CHILDREN and adults with disabilities and health conditions, no matter how complex, want to receive their care and support at home and in their local communities.

That is what is important to them. There are many families in Wales providing unpaid care and support to family, friends and neighbours and it is important that we value their contribution, acknowledging they will have needs for advice and support in their caring role.

Care and support is also delivered by a range of providers, as part of the function of social care and housing support services.

There are often misunderstandings about what social care is and how it is different to healthcare.

One way of thinking about social care is to consider how you would continue to enjoy your current life if you were unfortunate enough to find yourself or your friend in a difficult personal situation.

Your friend may have a particular health condition, disability or suffered an accident, leaving them with mobility problems or needing help with personal hygiene or getting out and about to meet friends or take part in activities.

They may have a mental illness or a learning disability, which means they are not always able to make the best decisions to enjoy life, and may be vulnerable and need safeguarding from potential harm.

If you have a health condition or a disability social care workers liaise with health professionals to understand your situation and any treatment plan, so that their support complements the clinical care provided by the NHS. Social care workers will often plan and deliver re-ablement support to help you adjust to your new situation and help you achieve dignity, independence and improved well-being. Local authority social services departments are responsible for assessing and commissioning your care and support and many providers in the independent and third sector deliver that service direct to you.

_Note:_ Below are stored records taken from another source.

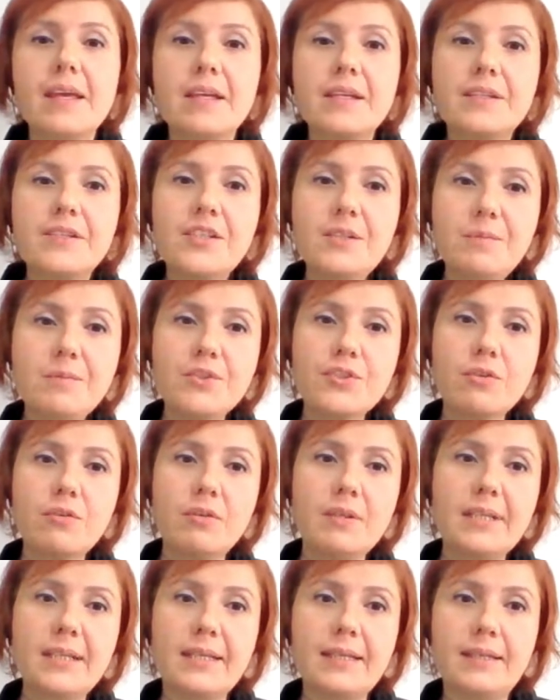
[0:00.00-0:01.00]
Şimdi
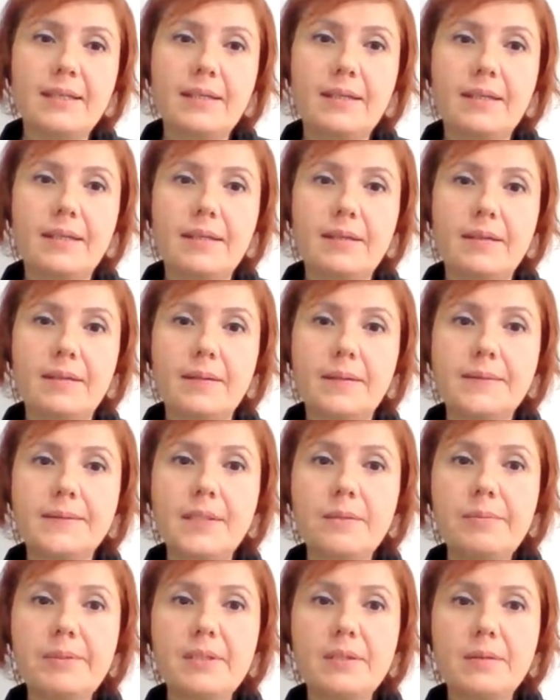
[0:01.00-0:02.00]
şöyle, e,
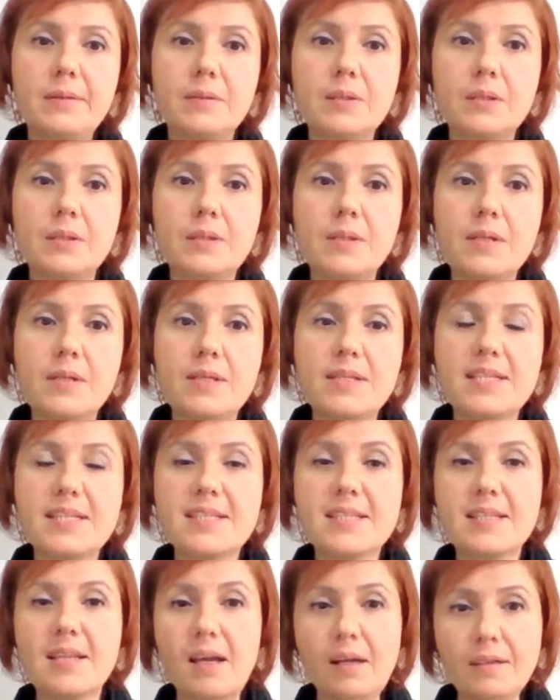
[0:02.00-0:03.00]
tabii e,
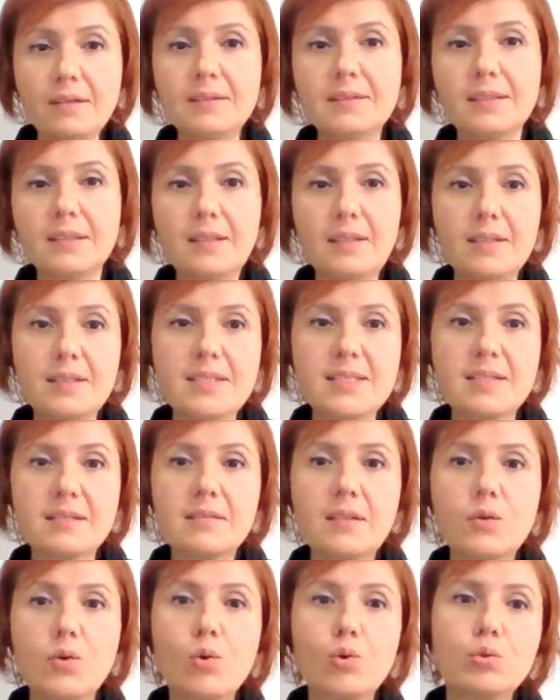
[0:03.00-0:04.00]
Salda
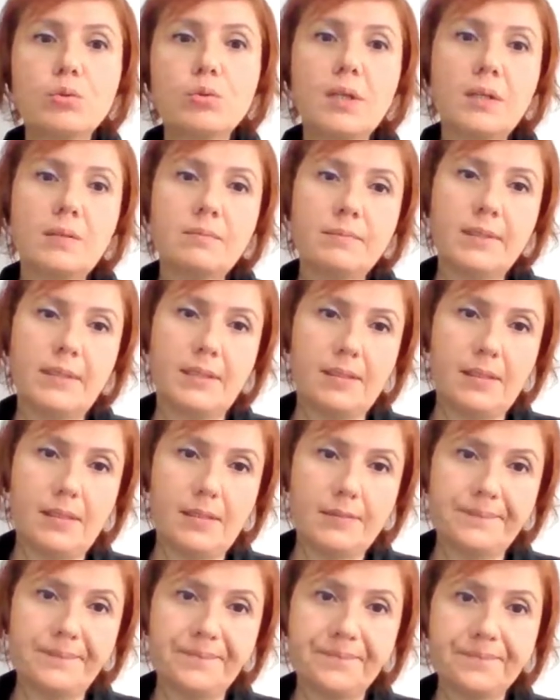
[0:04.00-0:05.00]
aslında korunan bir
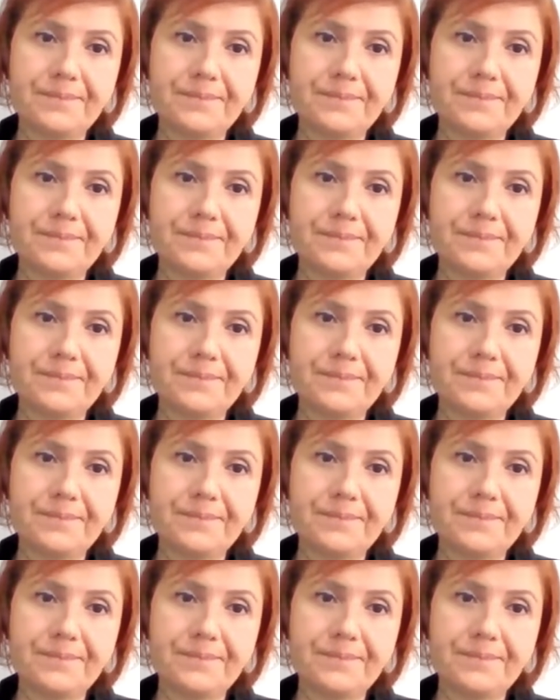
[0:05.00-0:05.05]
alan.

The Care and Social Services Inspectorate for Wales (CSSIW) has recently published its report on the state of home care (domiciliary care) provision in Wales.

The report highlights the excellent work carried out to support very vulnerable people but also identifies areas for attention, including the need to upskill and professionalise the workforce.

Care Council for Wales is using the report to develop a strategy to improve care and support at home, through working with partners to deliver change.

Our role is to regulate most social care workers through registration, education and learning, codes of practice, and considering fitness to practise when there are concerns.

We are working with Qualifications Wales to develop appropriate learning resources to equip the workforce with the right values, knowledge and skills.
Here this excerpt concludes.